THE PROBLEM: Please copy the lines below exactly, from the first one through the line showing "[0:13.00-0:13.40]".

STORED DATA:
○ ○ ○

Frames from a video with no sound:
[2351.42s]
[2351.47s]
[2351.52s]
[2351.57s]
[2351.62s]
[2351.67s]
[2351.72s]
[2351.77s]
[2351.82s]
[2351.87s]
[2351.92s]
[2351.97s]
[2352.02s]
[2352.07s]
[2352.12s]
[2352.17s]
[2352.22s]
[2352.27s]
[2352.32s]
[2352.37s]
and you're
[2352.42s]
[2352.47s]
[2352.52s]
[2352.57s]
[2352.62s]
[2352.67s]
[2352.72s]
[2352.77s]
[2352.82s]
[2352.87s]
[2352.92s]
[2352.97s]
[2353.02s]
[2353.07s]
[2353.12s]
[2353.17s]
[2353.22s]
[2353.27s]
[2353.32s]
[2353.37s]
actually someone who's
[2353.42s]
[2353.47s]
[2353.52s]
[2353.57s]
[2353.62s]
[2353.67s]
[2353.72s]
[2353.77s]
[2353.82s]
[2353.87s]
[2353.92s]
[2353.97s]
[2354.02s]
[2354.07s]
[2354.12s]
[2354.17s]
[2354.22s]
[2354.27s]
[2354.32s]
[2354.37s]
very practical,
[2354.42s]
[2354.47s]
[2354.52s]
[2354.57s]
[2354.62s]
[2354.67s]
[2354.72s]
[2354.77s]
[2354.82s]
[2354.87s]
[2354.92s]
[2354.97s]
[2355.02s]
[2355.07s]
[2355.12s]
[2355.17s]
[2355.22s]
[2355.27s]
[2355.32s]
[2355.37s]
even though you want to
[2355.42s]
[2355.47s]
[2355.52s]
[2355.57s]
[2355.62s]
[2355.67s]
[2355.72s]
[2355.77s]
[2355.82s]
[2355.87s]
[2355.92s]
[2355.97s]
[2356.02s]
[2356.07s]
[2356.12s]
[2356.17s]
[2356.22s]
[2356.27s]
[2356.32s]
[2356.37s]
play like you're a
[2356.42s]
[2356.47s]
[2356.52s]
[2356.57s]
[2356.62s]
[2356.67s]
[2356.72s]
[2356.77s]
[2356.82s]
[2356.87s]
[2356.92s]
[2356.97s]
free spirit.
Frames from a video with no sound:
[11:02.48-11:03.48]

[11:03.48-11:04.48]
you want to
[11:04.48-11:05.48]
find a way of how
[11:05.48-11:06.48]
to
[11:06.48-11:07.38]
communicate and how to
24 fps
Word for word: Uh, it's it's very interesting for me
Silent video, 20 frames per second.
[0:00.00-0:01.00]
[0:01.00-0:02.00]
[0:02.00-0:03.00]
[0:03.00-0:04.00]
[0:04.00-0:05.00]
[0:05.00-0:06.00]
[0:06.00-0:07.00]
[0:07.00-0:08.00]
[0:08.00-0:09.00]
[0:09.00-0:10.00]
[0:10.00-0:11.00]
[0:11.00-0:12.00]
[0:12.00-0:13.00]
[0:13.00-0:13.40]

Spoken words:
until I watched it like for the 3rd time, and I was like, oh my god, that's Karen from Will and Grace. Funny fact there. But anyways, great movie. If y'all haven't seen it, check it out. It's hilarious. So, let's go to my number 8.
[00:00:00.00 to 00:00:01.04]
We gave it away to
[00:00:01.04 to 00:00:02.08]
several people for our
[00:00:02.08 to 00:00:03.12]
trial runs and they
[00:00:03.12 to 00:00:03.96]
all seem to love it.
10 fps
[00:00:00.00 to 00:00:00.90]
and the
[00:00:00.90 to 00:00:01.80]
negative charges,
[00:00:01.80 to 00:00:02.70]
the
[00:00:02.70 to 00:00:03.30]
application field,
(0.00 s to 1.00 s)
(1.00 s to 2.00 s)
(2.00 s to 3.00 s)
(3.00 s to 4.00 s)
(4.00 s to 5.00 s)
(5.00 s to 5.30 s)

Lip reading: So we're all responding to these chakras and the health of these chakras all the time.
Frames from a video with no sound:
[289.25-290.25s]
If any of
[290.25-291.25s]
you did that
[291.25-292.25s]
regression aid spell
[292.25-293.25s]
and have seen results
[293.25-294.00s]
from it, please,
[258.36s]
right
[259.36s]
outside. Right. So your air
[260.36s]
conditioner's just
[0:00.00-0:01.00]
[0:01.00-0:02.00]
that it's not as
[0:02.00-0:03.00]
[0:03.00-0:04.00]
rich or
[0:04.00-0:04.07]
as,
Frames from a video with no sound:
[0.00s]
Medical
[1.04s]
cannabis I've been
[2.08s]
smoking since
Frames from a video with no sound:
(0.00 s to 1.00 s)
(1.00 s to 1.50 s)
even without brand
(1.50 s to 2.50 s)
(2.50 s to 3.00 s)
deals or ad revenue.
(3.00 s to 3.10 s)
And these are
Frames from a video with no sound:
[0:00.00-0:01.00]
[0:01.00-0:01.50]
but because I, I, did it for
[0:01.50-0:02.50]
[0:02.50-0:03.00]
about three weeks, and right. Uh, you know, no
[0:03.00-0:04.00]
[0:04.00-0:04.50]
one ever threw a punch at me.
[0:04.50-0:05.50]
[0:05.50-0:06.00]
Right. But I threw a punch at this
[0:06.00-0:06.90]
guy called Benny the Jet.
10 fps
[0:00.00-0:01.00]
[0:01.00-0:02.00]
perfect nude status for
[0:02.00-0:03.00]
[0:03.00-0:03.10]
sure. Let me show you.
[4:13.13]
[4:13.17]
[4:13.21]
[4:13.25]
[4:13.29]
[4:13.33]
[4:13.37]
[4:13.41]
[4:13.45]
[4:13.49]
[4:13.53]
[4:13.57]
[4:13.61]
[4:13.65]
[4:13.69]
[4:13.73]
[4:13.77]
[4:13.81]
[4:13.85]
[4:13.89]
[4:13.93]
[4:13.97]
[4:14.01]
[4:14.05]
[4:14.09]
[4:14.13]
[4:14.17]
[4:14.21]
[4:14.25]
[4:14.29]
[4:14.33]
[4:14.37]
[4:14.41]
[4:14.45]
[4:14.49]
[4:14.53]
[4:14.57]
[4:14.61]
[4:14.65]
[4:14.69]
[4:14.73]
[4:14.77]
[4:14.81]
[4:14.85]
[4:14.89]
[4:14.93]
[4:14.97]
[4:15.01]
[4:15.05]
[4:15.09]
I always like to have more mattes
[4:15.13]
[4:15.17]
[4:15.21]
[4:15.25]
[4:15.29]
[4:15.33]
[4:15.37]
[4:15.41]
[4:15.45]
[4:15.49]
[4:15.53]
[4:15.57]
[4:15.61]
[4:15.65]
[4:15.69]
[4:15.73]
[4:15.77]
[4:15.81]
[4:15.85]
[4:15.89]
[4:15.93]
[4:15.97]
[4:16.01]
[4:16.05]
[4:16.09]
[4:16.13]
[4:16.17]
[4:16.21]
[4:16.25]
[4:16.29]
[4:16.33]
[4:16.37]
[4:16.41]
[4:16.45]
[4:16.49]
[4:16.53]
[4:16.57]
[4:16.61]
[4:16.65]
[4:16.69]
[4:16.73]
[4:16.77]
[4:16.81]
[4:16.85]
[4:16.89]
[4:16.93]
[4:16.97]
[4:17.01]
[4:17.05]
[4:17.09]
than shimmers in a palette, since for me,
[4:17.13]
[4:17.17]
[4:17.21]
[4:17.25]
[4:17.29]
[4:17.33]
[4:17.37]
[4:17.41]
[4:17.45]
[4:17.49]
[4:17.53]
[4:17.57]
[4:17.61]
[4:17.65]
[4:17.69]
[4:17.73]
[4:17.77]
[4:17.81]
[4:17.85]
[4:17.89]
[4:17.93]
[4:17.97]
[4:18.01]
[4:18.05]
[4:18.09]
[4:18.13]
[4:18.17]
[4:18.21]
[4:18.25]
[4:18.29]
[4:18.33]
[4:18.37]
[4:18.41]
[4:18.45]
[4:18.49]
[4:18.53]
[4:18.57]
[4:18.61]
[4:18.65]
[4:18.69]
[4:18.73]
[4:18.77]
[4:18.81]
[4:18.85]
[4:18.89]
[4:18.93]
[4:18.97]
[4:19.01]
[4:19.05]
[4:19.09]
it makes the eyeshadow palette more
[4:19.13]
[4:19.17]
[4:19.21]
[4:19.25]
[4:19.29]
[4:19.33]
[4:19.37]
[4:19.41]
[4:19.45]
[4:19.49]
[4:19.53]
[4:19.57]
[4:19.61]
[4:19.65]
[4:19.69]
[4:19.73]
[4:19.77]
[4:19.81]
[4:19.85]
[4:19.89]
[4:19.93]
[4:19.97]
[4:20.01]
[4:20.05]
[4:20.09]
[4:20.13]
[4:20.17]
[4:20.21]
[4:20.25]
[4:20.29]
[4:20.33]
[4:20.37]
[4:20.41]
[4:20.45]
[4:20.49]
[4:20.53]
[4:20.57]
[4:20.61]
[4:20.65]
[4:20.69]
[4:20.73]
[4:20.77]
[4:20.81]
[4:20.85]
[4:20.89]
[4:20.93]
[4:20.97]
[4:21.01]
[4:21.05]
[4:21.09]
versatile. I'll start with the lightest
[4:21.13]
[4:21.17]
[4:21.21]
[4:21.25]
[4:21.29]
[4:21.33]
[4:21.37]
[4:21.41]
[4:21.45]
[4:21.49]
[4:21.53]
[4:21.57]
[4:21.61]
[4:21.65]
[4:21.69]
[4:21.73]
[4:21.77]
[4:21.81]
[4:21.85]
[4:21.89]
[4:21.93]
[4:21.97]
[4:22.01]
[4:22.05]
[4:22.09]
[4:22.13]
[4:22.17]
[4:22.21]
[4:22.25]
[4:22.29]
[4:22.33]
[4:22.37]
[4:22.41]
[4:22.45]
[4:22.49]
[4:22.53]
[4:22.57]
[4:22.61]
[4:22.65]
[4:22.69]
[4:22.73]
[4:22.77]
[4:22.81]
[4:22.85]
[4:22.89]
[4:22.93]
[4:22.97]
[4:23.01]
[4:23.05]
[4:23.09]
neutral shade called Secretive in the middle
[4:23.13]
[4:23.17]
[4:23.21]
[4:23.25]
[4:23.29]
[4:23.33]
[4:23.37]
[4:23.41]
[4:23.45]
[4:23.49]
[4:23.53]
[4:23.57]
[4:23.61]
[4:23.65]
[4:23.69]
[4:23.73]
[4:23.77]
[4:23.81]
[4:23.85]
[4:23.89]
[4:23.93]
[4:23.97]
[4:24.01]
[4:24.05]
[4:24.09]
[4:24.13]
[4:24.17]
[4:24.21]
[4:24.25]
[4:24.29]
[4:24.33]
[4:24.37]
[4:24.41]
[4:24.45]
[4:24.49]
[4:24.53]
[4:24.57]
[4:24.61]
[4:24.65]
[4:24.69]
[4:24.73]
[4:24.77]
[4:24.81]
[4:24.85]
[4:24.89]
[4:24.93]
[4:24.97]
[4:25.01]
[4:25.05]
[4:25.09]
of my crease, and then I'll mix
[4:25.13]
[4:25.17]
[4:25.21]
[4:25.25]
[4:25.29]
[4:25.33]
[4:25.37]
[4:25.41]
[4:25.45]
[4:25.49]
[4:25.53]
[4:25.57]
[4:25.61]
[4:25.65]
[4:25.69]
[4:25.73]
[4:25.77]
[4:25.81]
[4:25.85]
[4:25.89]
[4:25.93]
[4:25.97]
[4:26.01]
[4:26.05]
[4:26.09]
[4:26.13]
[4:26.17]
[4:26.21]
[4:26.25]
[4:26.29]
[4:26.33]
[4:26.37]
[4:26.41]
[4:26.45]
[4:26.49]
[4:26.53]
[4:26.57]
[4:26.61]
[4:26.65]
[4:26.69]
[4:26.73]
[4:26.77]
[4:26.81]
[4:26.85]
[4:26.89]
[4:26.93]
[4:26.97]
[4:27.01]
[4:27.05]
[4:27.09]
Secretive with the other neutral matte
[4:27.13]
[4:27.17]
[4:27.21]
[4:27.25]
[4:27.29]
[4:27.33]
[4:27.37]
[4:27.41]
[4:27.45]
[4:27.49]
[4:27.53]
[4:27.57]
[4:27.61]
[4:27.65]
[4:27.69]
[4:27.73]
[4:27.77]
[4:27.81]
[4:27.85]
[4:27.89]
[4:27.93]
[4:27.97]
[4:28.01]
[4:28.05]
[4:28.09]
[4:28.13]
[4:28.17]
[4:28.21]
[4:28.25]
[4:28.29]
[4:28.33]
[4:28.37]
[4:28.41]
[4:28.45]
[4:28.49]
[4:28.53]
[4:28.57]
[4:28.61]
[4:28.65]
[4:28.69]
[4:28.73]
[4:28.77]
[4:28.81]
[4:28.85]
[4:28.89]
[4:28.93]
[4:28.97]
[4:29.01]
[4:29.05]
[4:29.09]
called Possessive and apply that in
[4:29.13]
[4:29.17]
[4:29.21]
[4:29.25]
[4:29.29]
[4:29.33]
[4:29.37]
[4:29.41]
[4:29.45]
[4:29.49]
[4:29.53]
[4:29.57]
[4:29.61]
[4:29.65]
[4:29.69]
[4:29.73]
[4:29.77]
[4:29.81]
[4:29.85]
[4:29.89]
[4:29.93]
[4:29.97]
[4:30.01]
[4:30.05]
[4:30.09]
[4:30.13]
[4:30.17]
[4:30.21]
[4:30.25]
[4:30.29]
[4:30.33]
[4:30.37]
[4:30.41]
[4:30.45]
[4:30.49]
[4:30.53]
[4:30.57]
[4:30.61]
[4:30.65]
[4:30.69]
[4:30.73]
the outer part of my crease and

○ ○ ○

RESULT OF THE EXERCISE:
Frames from a video with no sound:
[2351.42s]
[2351.47s]
[2351.52s]
[2351.57s]
[2351.62s]
[2351.67s]
[2351.72s]
[2351.77s]
[2351.82s]
[2351.87s]
[2351.92s]
[2351.97s]
[2352.02s]
[2352.07s]
[2352.12s]
[2352.17s]
[2352.22s]
[2352.27s]
[2352.32s]
[2352.37s]
and you're
[2352.42s]
[2352.47s]
[2352.52s]
[2352.57s]
[2352.62s]
[2352.67s]
[2352.72s]
[2352.77s]
[2352.82s]
[2352.87s]
[2352.92s]
[2352.97s]
[2353.02s]
[2353.07s]
[2353.12s]
[2353.17s]
[2353.22s]
[2353.27s]
[2353.32s]
[2353.37s]
actually someone who's
[2353.42s]
[2353.47s]
[2353.52s]
[2353.57s]
[2353.62s]
[2353.67s]
[2353.72s]
[2353.77s]
[2353.82s]
[2353.87s]
[2353.92s]
[2353.97s]
[2354.02s]
[2354.07s]
[2354.12s]
[2354.17s]
[2354.22s]
[2354.27s]
[2354.32s]
[2354.37s]
very practical,
[2354.42s]
[2354.47s]
[2354.52s]
[2354.57s]
[2354.62s]
[2354.67s]
[2354.72s]
[2354.77s]
[2354.82s]
[2354.87s]
[2354.92s]
[2354.97s]
[2355.02s]
[2355.07s]
[2355.12s]
[2355.17s]
[2355.22s]
[2355.27s]
[2355.32s]
[2355.37s]
even though you want to
[2355.42s]
[2355.47s]
[2355.52s]
[2355.57s]
[2355.62s]
[2355.67s]
[2355.72s]
[2355.77s]
[2355.82s]
[2355.87s]
[2355.92s]
[2355.97s]
[2356.02s]
[2356.07s]
[2356.12s]
[2356.17s]
[2356.22s]
[2356.27s]
[2356.32s]
[2356.37s]
play like you're a
[2356.42s]
[2356.47s]
[2356.52s]
[2356.57s]
[2356.62s]
[2356.67s]
[2356.72s]
[2356.77s]
[2356.82s]
[2356.87s]
[2356.92s]
[2356.97s]
free spirit.
Frames from a video with no sound:
[11:02.48-11:03.48]

[11:03.48-11:04.48]
you want to
[11:04.48-11:05.48]
find a way of how
[11:05.48-11:06.48]
to
[11:06.48-11:07.38]
communicate and how to
24 fps
Word for word: Uh, it's it's very interesting for me
Silent video, 20 frames per second.
[0:00.00-0:01.00]
[0:01.00-0:02.00]
[0:02.00-0:03.00]
[0:03.00-0:04.00]
[0:04.00-0:05.00]
[0:05.00-0:06.00]
[0:06.00-0:07.00]
[0:07.00-0:08.00]
[0:08.00-0:09.00]
[0:09.00-0:10.00]
[0:10.00-0:11.00]
[0:11.00-0:12.00]
[0:12.00-0:13.00]
[0:13.00-0:13.40]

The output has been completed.